**EXERCISE INSTRUCTIONS**
Exact reproduction required: the lines below from the line with "[00:00:00.00 to 00:00:01.00]" to the line with "What the speaker", both ends included, and no others.

**INFORMATION PROVIDED**
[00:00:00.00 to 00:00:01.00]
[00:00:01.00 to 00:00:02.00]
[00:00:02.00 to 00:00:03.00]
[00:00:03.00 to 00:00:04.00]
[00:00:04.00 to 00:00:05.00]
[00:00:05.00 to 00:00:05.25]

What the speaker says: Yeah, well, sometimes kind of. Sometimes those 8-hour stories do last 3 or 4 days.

---

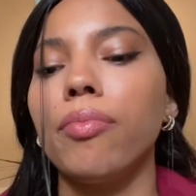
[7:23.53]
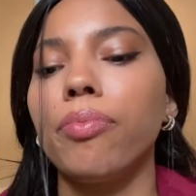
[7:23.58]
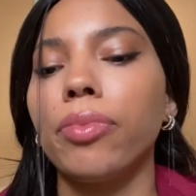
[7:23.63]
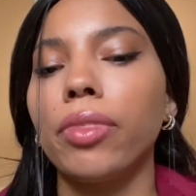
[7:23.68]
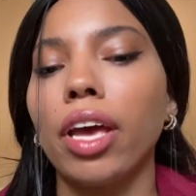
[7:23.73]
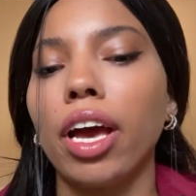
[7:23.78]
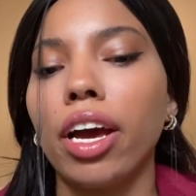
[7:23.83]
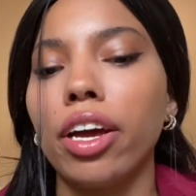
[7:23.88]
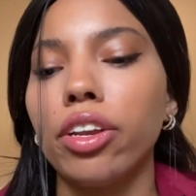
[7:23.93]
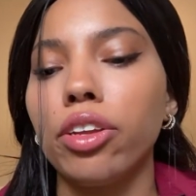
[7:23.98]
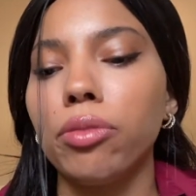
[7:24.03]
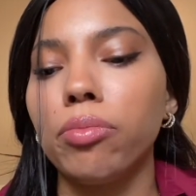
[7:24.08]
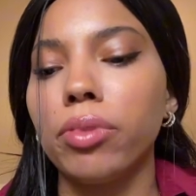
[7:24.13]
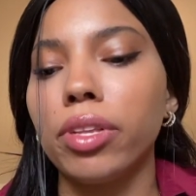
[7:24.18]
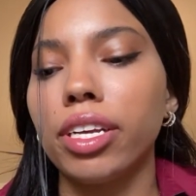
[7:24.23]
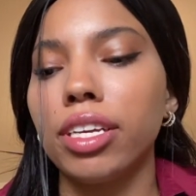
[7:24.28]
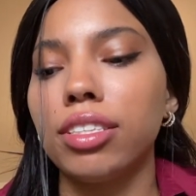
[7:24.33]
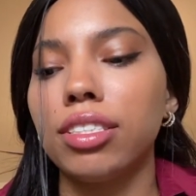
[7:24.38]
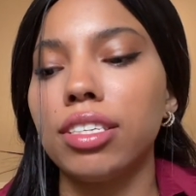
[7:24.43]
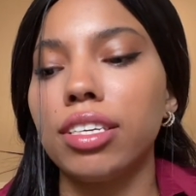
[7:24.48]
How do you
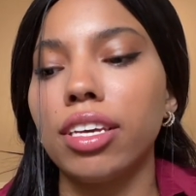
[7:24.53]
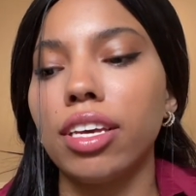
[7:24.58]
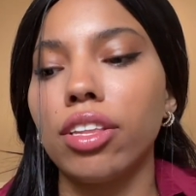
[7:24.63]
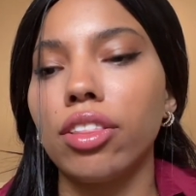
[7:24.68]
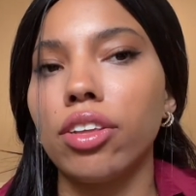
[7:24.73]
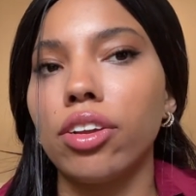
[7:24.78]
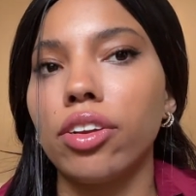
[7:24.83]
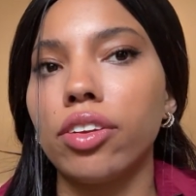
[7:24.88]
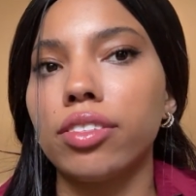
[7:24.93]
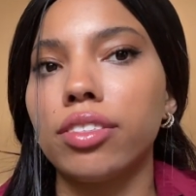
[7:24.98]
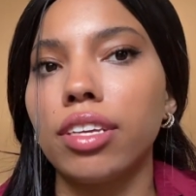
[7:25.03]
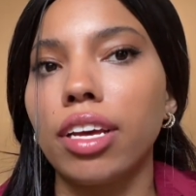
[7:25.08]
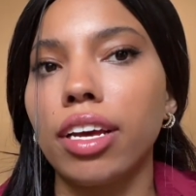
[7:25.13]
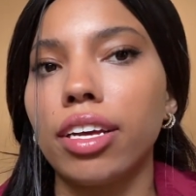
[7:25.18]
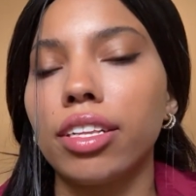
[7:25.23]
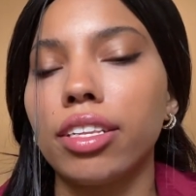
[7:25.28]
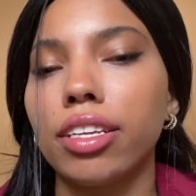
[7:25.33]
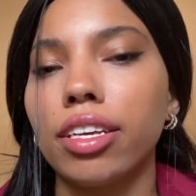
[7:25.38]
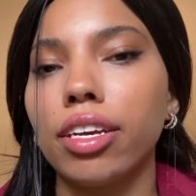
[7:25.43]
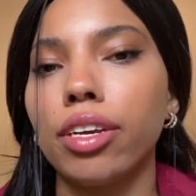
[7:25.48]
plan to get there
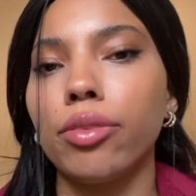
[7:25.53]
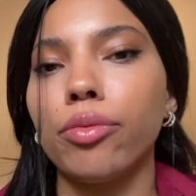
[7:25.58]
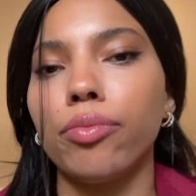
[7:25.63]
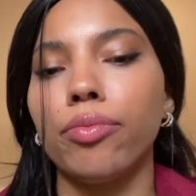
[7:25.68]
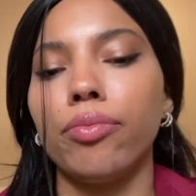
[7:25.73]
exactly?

---

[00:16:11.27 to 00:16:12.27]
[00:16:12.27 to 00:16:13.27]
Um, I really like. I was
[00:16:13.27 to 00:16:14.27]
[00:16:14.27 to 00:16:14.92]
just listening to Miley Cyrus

**THE ANSWER**
[00:00:00.00 to 00:00:01.00]
[00:00:01.00 to 00:00:02.00]
[00:00:02.00 to 00:00:03.00]
[00:00:03.00 to 00:00:04.00]
[00:00:04.00 to 00:00:05.00]
[00:00:05.00 to 00:00:05.25]

What the speaker says: Yeah, well, sometimes kind of. Sometimes those 8-hour stories do last 3 or 4 days.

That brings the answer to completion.